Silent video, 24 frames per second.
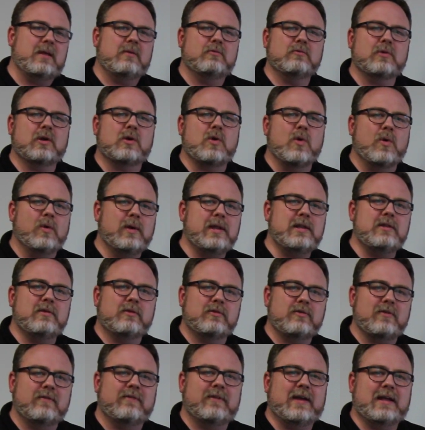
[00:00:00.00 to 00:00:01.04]
Recording
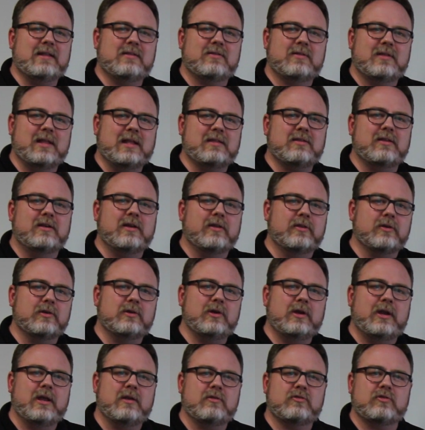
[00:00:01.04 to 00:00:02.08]
those events, that's another
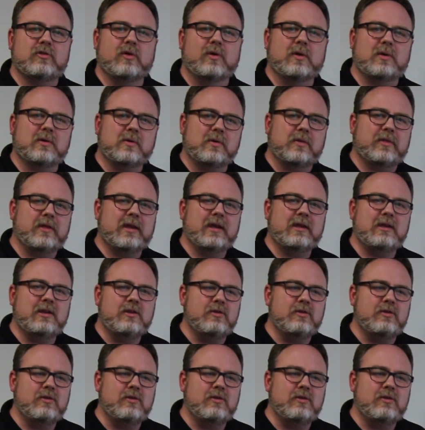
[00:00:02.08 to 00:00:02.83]
good historical thing.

#### [Task goal]
None of the pictures should appear; copy the rest of the material above exactly.

#### [Exercise output]
Silent video, 24 frames per second.
[00:00:00.00 to 00:00:01.04]
Recording
[00:00:01.04 to 00:00:02.08]
those events, that's another
[00:00:02.08 to 00:00:02.83]
good historical thing.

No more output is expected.